SPRACZ2 August 2022 TDA4VM , TDA4VM-Q1
ADVANCE INFORMATION
Image classification: As we saw in the introduction, image classification is a commonly used deep learning function for applications that include photo searches, text extraction, and industrial automation, such as object sorting and defect detection. MLPerf uses the ImageNet 2012 data set [10], crop the images to 224x224 in preprocessing, and measure Top-1 accuracy. MLPerf suggests two models: a computationally heavyweight model that is more accurate and a computationally lightweight model that is faster but less accurate. The heavyweight model, ResNet-50 v1.5 [16] is used in this benchmarking and comparison.
Object detection. Object detection is a vision task that determines the coordinates of bounding boxes around objects in an image and then classifies those boxes. Implementations typically use a pretrained image-classifier network as a backbone or feature extractor, then perform regression for localization and bounding-box selection. Object detection is crucial for a multitude of tasks in automotive and robotics, such as detecting hazards and analyzing traffic, and for mobile-retail tasks, such as identifying items in a picture. MLPerf suggests two models: a lightweight model using 300x300 image and a heavyweight model using 1200x1200 image with the COCO data set [11].

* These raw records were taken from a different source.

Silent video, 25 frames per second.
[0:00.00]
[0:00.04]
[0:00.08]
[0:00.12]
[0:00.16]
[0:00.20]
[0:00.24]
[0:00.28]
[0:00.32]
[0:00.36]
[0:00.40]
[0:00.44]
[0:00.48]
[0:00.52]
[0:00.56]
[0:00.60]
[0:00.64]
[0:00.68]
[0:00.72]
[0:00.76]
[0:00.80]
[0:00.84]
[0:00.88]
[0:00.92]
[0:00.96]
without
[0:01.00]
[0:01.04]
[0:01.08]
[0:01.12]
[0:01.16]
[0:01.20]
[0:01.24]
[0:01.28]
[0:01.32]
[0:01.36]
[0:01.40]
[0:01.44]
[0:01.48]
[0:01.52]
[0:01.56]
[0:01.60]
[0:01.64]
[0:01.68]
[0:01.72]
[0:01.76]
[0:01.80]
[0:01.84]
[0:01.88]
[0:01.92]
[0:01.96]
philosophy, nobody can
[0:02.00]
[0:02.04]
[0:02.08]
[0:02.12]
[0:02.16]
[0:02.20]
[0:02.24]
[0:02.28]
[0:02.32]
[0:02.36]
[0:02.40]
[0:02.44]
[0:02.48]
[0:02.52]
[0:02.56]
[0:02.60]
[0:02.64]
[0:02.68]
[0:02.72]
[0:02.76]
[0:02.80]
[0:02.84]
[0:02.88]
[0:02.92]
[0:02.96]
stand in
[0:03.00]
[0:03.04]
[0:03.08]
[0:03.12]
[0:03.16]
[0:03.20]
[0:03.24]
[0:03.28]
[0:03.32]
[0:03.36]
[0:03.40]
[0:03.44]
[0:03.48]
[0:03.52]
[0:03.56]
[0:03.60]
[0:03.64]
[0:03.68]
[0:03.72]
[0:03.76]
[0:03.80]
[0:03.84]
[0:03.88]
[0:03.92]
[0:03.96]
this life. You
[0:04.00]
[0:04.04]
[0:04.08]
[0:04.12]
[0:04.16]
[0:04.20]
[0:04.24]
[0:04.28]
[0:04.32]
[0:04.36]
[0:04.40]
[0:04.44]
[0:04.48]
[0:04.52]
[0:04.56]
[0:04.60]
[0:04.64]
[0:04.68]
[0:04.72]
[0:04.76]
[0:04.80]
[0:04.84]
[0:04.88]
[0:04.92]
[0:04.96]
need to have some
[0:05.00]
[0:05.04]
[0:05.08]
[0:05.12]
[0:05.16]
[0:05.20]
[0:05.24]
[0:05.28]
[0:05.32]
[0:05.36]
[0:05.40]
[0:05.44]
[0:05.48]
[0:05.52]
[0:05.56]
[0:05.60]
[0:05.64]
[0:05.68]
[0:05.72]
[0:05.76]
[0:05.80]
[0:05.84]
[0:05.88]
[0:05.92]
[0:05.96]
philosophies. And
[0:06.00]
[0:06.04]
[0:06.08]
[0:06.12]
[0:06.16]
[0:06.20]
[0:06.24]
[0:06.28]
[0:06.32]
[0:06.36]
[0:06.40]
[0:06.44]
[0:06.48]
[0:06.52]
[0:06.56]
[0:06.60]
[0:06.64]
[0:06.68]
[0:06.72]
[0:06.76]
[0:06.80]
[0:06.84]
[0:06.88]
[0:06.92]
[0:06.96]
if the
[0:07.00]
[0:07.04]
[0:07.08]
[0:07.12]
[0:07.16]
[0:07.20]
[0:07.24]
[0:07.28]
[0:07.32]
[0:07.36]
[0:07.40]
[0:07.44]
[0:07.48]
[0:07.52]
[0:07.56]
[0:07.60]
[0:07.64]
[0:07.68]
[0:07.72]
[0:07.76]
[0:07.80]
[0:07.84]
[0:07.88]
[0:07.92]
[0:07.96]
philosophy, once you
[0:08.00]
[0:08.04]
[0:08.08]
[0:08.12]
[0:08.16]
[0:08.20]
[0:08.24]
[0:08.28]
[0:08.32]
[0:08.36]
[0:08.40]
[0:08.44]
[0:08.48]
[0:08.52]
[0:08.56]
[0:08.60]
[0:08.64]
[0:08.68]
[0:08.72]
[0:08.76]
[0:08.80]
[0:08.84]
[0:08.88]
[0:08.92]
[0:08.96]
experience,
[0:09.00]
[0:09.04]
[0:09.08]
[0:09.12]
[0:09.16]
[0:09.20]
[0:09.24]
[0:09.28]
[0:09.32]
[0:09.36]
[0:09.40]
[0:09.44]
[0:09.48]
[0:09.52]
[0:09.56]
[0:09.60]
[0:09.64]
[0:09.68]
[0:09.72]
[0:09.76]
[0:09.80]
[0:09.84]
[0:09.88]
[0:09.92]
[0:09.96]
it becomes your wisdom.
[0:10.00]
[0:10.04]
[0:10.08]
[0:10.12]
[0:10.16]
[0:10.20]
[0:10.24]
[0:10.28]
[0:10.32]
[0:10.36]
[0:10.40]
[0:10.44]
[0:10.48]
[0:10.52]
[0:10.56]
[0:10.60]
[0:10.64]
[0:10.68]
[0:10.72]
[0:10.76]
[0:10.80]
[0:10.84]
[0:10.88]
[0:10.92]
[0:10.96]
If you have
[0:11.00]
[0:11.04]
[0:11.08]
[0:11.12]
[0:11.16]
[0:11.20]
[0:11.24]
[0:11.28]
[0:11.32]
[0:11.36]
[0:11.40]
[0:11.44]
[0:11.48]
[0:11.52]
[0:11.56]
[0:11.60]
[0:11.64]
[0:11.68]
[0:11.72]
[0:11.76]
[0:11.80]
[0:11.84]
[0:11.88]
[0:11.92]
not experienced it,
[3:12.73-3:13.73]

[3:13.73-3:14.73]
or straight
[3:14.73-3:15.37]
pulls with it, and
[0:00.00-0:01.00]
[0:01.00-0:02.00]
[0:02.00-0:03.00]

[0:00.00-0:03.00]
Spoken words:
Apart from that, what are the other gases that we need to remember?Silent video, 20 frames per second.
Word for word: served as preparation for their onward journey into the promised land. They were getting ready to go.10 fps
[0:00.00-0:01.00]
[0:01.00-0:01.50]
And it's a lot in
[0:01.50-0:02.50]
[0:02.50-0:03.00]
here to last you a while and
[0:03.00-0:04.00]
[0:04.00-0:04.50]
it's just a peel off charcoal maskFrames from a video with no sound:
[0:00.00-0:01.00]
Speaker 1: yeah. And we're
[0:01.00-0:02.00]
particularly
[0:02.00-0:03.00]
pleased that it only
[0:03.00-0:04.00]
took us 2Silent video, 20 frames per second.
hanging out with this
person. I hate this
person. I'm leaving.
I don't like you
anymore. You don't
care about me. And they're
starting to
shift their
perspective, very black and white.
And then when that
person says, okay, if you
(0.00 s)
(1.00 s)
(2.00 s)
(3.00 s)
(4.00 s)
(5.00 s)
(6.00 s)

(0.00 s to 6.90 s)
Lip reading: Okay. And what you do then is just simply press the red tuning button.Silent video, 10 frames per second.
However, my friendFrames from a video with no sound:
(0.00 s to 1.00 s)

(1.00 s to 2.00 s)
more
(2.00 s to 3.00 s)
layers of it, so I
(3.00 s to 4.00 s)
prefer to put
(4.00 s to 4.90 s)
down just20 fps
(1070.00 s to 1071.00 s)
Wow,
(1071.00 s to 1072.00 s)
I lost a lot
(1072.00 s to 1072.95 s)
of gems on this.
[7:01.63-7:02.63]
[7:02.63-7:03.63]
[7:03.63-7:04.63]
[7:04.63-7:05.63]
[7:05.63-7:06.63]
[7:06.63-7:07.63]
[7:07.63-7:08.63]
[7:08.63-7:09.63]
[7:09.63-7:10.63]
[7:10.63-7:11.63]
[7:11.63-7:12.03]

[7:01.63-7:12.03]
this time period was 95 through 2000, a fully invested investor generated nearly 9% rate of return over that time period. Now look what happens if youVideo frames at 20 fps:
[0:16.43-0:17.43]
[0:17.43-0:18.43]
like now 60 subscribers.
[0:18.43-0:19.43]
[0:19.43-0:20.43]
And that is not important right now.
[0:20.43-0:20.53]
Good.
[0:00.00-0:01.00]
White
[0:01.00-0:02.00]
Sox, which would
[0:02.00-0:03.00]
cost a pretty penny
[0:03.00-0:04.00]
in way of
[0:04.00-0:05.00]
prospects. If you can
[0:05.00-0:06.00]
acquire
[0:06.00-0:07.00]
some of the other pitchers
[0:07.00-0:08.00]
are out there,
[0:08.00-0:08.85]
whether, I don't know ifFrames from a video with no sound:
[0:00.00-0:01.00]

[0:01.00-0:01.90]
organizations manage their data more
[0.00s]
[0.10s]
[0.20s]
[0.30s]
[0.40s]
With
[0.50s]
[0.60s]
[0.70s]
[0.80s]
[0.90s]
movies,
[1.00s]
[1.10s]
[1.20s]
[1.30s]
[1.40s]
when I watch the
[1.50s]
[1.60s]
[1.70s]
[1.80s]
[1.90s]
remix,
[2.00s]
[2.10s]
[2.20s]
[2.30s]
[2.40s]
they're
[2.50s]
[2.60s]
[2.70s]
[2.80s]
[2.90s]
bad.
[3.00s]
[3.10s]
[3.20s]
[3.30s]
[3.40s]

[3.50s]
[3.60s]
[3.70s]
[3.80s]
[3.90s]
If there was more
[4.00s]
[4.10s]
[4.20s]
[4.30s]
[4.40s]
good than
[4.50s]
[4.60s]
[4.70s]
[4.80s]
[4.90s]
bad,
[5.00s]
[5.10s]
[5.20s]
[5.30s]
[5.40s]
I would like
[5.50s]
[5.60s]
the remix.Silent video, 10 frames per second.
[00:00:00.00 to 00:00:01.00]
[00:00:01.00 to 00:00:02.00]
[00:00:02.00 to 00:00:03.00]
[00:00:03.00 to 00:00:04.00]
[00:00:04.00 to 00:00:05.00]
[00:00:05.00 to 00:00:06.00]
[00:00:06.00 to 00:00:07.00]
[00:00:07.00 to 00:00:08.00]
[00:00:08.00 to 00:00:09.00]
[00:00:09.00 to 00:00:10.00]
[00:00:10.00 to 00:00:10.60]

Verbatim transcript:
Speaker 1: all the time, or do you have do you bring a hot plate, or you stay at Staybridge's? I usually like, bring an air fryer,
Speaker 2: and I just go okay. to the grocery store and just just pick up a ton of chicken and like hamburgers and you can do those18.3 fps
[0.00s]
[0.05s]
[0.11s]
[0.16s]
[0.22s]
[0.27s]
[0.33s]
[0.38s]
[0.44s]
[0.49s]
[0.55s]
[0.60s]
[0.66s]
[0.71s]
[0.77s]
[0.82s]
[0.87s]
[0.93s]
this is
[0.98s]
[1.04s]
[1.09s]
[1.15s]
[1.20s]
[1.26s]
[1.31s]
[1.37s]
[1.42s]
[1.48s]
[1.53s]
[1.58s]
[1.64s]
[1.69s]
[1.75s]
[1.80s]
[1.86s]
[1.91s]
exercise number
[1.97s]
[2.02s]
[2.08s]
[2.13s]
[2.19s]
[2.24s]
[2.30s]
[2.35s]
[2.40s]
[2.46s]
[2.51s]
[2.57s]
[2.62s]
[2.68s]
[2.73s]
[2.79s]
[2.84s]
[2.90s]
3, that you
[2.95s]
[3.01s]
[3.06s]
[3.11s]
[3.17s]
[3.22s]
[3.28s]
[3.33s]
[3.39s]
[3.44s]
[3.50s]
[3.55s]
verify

Based on this, the two models used in the app note are shown in Table 3-1below.
DL Model | Function | Image size | Data set | Compute requirements per input |
---|---|---|---|---|
ResNet-50 | Image Classification | 224x224 | IMAGENET | 8.2 GOPS 25.6 million parameters |
SSD MobileNet-V1 | Object Detection | 300x300 | COCO | 2.47 GOPS 6.91 million parameters |
MLPerf inference standard also defines different scenarios for benchmarking - single-stream, multi-stream, server, and offline. For real-time embedded edge AI systems such as smart cameras, machine vision and robotics, the most relevant scenarios are single-stream and multi-stream use cases involving image and video processing from single and multiple cameras simultaneously. We will be using single-stream use case in the benchmarking.